A Data-Driven Maintenance Framework under Imperfect Inspections for Deteriorating Systems Using Multitask Learning-Based Status Prognostics

This paper proposes a data-driven, condition-based maintenance framework (DCBM) for deteriorating equipment under the impact of varying environments and natural aging. The equipment's degradation status is determined by a prognostic and health monitoring method. Generally, monitoring data and maintenance inspections are imperfect because of uncertainties in the equipment degradation process, which may prevent a reliable evaluation of a system's deterioration.
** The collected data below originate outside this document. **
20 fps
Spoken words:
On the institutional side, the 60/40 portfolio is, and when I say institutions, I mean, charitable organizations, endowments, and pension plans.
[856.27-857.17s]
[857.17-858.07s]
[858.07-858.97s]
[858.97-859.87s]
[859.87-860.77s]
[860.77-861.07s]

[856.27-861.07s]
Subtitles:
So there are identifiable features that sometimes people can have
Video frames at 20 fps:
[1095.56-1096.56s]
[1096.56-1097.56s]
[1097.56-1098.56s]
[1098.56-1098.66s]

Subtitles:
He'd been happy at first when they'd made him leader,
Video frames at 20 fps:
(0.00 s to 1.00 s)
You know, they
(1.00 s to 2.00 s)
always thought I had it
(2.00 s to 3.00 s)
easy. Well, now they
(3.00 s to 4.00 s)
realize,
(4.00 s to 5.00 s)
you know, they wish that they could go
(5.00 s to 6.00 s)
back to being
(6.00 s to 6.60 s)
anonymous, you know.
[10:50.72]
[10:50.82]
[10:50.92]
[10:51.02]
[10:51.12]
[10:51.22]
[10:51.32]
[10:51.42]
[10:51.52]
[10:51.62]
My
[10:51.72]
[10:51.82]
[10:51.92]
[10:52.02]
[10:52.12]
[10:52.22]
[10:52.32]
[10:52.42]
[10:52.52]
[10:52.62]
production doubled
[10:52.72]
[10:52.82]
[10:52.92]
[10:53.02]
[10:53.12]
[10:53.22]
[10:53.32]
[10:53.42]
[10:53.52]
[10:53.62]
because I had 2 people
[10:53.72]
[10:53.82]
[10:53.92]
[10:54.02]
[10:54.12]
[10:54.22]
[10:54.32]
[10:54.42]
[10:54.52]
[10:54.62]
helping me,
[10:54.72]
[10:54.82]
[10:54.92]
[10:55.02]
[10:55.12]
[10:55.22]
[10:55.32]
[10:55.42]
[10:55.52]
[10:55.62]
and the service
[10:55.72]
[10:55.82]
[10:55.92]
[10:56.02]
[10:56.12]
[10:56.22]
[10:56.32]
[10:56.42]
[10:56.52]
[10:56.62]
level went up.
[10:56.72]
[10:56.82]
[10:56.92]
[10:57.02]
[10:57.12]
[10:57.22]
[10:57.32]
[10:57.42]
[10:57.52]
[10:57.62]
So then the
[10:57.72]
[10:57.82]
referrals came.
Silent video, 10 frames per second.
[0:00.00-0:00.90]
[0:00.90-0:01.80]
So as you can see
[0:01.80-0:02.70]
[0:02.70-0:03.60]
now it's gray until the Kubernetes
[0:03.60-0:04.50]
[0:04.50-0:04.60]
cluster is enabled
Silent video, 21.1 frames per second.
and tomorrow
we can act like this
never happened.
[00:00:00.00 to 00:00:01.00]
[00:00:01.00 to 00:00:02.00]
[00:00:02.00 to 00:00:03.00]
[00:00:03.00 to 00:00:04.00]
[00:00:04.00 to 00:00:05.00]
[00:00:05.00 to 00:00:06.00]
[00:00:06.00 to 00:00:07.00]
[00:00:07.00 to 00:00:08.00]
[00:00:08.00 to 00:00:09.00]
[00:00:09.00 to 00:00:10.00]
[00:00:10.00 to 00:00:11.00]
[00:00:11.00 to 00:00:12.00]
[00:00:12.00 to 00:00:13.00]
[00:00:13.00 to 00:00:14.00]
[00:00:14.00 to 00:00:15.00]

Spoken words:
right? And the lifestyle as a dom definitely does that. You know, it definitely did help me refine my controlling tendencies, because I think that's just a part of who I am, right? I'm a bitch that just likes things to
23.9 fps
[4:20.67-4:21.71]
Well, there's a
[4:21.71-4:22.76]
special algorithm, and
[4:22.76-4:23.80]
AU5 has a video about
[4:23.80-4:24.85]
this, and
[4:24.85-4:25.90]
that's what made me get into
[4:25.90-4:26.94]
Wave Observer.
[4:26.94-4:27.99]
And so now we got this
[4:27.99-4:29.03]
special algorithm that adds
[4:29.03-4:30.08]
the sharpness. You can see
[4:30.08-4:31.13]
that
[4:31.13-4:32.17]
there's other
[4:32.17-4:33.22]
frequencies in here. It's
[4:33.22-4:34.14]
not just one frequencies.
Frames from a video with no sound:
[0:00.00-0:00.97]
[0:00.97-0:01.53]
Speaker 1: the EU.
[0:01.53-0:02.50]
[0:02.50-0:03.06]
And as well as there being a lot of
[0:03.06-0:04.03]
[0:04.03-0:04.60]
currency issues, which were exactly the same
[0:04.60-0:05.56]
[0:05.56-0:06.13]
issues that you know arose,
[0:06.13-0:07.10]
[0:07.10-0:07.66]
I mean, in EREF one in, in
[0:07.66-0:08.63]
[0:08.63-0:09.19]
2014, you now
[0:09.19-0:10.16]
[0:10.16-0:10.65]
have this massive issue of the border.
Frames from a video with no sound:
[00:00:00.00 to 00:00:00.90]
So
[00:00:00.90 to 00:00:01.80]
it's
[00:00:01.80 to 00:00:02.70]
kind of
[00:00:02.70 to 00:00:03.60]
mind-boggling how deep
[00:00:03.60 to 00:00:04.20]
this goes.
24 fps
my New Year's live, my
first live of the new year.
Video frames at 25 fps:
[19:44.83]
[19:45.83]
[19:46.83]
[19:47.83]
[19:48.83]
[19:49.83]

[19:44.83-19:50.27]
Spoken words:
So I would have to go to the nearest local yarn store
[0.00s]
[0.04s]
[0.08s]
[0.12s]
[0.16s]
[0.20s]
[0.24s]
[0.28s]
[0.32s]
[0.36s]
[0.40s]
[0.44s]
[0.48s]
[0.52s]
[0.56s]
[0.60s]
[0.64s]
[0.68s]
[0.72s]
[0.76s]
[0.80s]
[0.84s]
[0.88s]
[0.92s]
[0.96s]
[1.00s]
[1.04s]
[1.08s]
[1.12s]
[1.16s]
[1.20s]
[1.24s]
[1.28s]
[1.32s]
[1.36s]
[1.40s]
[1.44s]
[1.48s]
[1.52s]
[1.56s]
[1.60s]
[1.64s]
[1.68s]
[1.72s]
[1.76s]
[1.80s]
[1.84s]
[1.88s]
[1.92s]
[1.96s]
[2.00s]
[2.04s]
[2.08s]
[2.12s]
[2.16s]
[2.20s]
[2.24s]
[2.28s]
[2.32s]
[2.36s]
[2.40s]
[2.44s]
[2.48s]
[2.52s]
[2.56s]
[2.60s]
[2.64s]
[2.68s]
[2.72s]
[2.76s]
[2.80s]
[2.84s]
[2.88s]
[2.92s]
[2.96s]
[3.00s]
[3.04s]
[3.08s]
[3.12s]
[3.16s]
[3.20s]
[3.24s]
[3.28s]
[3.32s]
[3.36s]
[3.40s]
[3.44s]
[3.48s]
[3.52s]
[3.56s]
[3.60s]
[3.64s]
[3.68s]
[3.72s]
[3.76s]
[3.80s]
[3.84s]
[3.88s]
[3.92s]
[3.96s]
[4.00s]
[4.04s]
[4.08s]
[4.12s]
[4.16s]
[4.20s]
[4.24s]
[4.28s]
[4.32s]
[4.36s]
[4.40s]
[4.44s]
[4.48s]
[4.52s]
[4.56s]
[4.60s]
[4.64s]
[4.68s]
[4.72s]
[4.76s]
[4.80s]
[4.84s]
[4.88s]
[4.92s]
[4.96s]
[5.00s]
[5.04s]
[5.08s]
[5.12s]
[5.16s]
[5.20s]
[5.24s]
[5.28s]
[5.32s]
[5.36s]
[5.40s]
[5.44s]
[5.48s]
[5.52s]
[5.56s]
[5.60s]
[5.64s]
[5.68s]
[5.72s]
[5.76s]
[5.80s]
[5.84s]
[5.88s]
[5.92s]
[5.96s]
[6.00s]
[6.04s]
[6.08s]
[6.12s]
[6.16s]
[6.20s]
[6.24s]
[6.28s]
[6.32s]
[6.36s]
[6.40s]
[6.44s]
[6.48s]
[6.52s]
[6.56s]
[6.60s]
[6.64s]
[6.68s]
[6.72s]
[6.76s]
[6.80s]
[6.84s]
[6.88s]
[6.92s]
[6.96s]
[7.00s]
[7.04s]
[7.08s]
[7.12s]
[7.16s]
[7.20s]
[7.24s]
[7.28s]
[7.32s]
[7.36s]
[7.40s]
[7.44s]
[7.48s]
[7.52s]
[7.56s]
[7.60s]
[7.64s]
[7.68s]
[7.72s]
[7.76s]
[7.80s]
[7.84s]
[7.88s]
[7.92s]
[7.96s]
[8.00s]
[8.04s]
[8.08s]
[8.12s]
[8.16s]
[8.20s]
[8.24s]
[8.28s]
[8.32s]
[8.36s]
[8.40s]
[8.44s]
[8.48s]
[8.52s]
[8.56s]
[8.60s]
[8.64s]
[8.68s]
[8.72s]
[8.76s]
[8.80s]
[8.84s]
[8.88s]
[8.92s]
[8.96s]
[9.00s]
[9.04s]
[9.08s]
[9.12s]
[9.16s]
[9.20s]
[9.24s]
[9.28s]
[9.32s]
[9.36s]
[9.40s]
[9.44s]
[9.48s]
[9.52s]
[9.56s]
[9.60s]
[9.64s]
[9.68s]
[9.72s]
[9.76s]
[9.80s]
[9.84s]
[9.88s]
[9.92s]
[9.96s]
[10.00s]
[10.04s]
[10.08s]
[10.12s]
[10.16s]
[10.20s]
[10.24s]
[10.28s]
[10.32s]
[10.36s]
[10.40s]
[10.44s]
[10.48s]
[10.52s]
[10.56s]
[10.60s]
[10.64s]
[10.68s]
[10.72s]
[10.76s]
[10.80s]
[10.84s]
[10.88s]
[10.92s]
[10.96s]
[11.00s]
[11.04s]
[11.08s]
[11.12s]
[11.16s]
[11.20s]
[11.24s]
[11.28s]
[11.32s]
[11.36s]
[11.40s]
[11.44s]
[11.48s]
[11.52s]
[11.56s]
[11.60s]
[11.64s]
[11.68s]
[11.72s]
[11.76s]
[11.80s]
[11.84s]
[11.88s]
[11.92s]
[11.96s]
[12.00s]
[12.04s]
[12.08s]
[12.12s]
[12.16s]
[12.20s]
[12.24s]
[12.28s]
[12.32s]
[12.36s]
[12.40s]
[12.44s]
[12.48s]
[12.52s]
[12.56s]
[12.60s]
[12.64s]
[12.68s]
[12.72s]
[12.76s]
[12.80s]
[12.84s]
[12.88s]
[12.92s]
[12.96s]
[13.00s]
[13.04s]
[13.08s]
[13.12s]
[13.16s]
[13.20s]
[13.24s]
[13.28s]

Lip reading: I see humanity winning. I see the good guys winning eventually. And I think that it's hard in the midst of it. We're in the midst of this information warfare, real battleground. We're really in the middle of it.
By utilizing a deep learning technique, we construct a new stacked autoencoder long short-term memory (SAE-LSTM) network-based multitask learning model to extract state features from the monitoring data, and then perform multistep forecasting to obtain performance degradation and failure probability information. The developed SAE-LSTM-based multitask learning achieves prognosis results close to the actual values, which indicates the excellent feature extraction capability of this model. As a result, we introduce this deep multitask learning model into the optimization of the maintenance process. Probabilistic forecasting is used as one of the criteria for maintenance decisions made with imperfect inspections to address the influence of the uncertainties involved in the prognoses results. The effectiveness of the proposed DCBM framework is illustrated by the application of an engine degradation dataset, and this model is more cost-effective than the baseline maintenance policies.